John Tucker, voice coach, in conversation
John Tucker is a high profile voice coach based in London working in theatre, film, television and radio. He trained as a classical singer at the Guildhall School of Music and Drama and sang in opera houses around the world for 15 years. John then retrained in speech and voice on the MA Voice Studies program at the Royal Central School of Speech and Drama. “I always loved working with actors. I’m interested in the word, the exploration of the word and this is what motivates an actor.” John has been working as a voice coach on the faculties of the Royal Academy of Dramatic Art since 2010 and the British American Drama Academy since 2008. Actors in these institutions train with him to develop their speech and voice technique that they can authentically speak text into a space when acting. John trains the actor’s engagement with their body, breath, voice and articulation in order to develop their speech and voice technique when handling text. “In Great Britain, most theatres do not use microphones which means that the actor has to fill the theatrical space acoustically. Their voices need to be able to fill the space easily, reaching the back of the auditorium without stress or strain.” Another aspect of the actor’s training with John, is how to ‘authentically response to the demands of the text’. How to connect the voice to different styles of text. How to specifically speak when delivering classical text as opposed to contemporary text. In addition, the training actor learns how to handle their voice when working in film, television and radio that they build a variety of skill-sets.

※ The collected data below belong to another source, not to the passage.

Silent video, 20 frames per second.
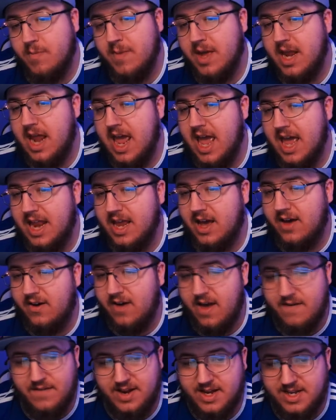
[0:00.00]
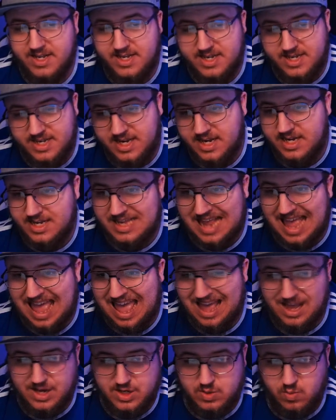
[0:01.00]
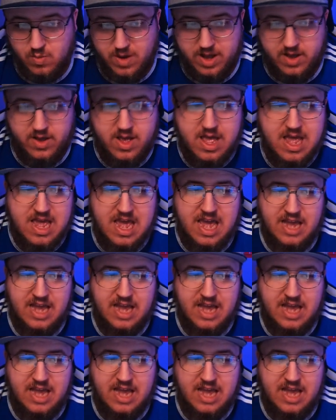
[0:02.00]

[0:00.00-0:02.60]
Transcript: had 11 assists as well,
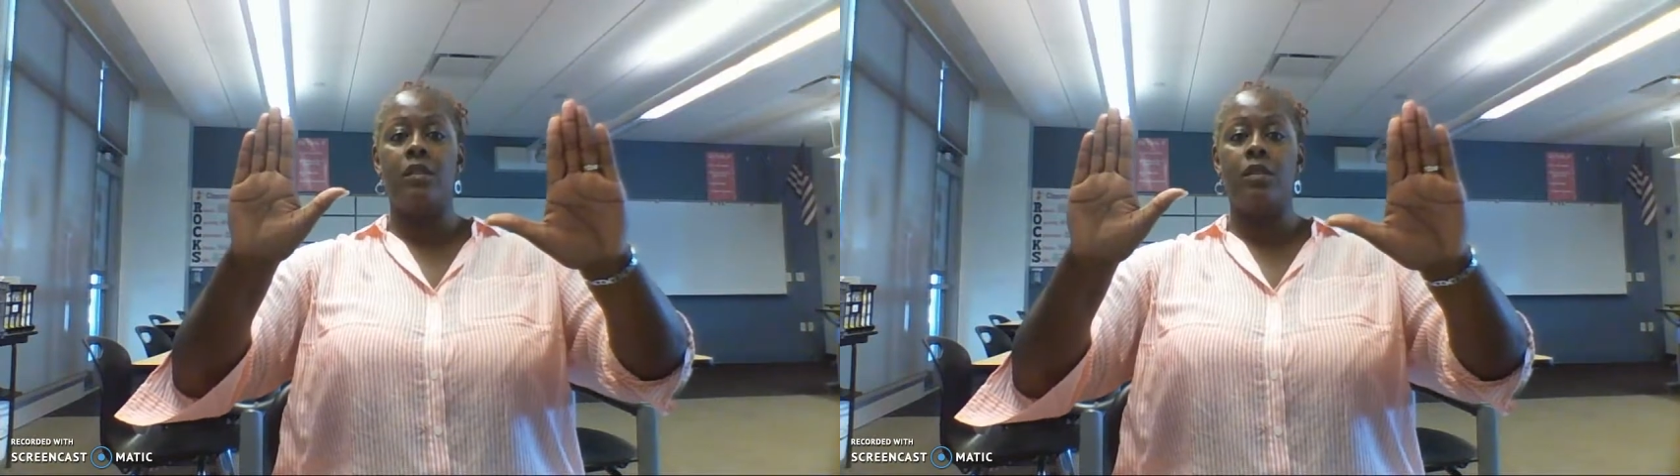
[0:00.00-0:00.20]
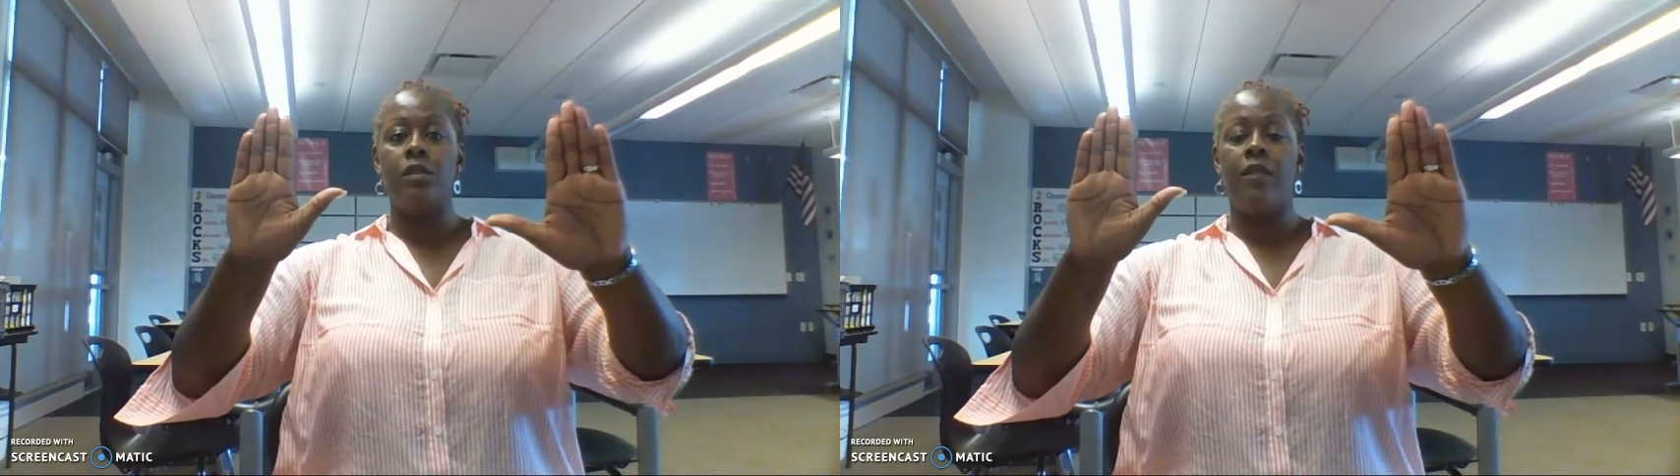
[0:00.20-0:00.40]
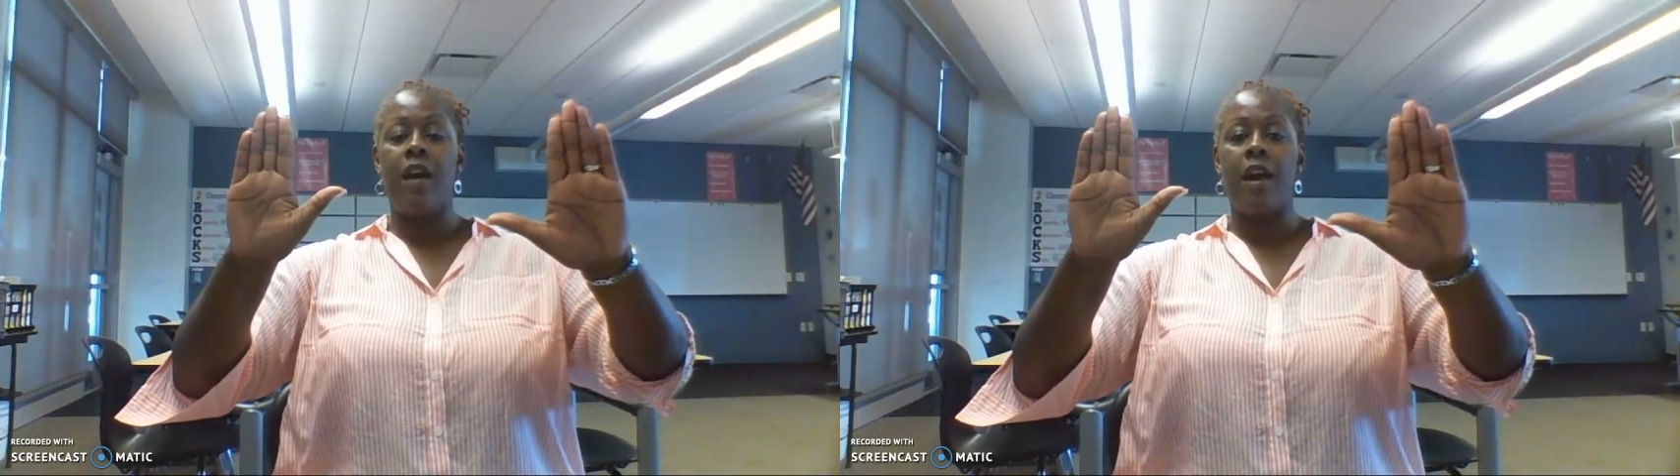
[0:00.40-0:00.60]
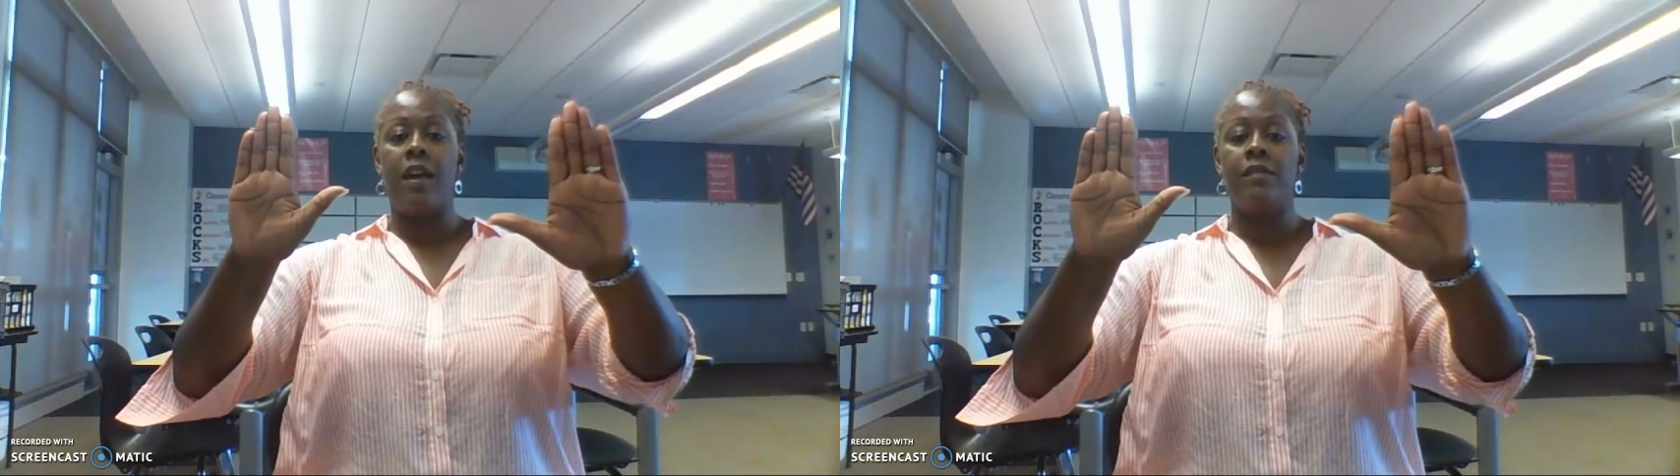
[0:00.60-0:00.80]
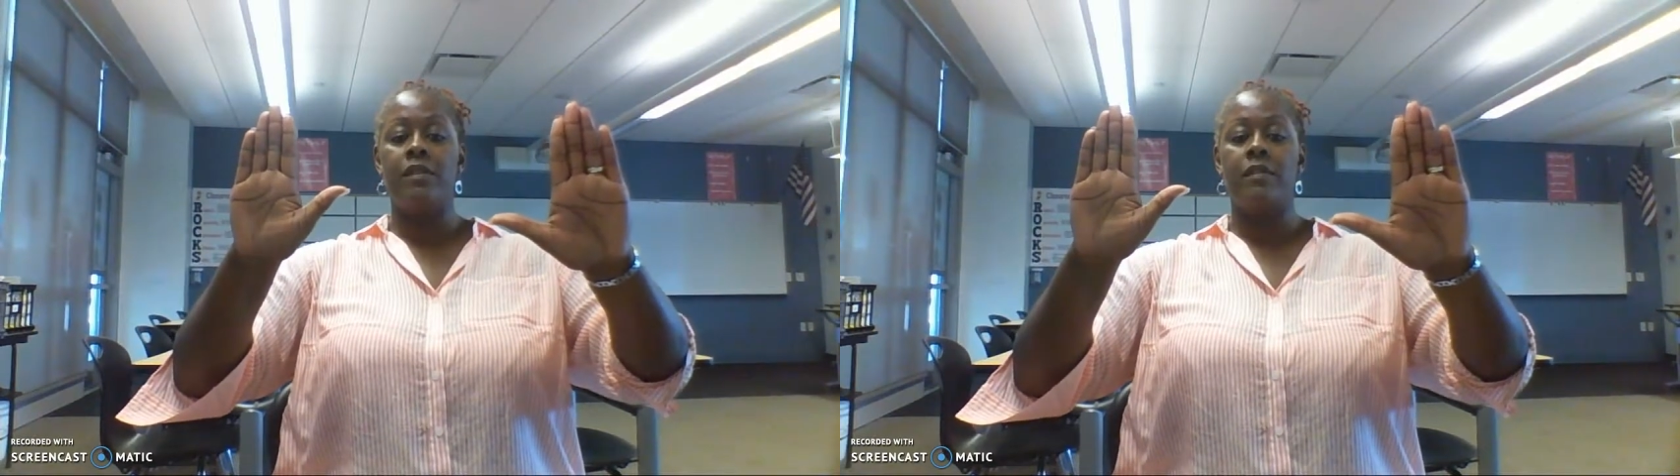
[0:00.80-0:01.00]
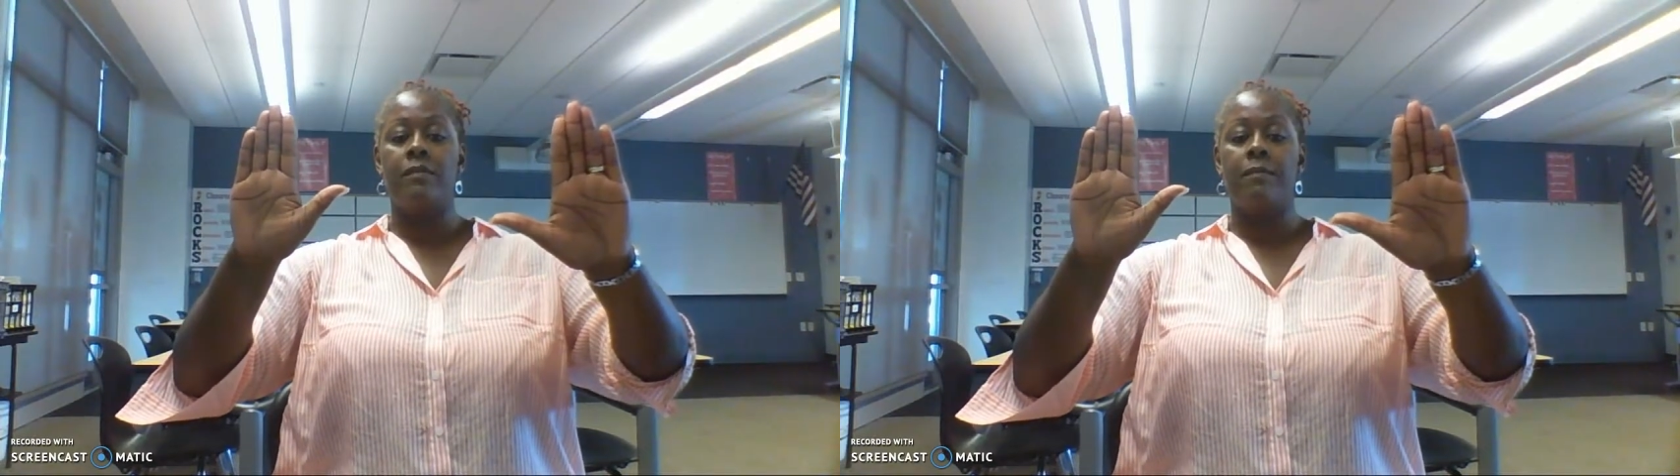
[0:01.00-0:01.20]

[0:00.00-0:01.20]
closed 5s.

John also runs a private studio from where he works with professional actors of all ages. “Sometimes an agent sends me a young actor who has already been working professionally on TV. In TV, very little voice production is needed because of the microphone situation. This young actor will be looking to develop their vocal skills with me that they can fill a space acoustically in order to act in the theatre.” Sometimes an older actor might come to John because they need an outside ear just to feel secure that everything is up and running, or to advance their skills a bit further for specific situations. “There was one older actor who was going into a West End production of a Shakespeare play. This production involved a live band performing on stage during the first act. This actor had to be able to project his voice over the noise levels of the live band. I specifically targeted his vocal training to develop his higher vocal range where there are greater harmonics that his voice would naturally carry over the band.” John also works in business training international journalists, TV presenters and high-profile individuals in entertainment and public life. Anyone who speaks publicly for more than 3 to 4 hours a day can be regarded as a professional speaker and may well at some point need to address the support of vocal technique.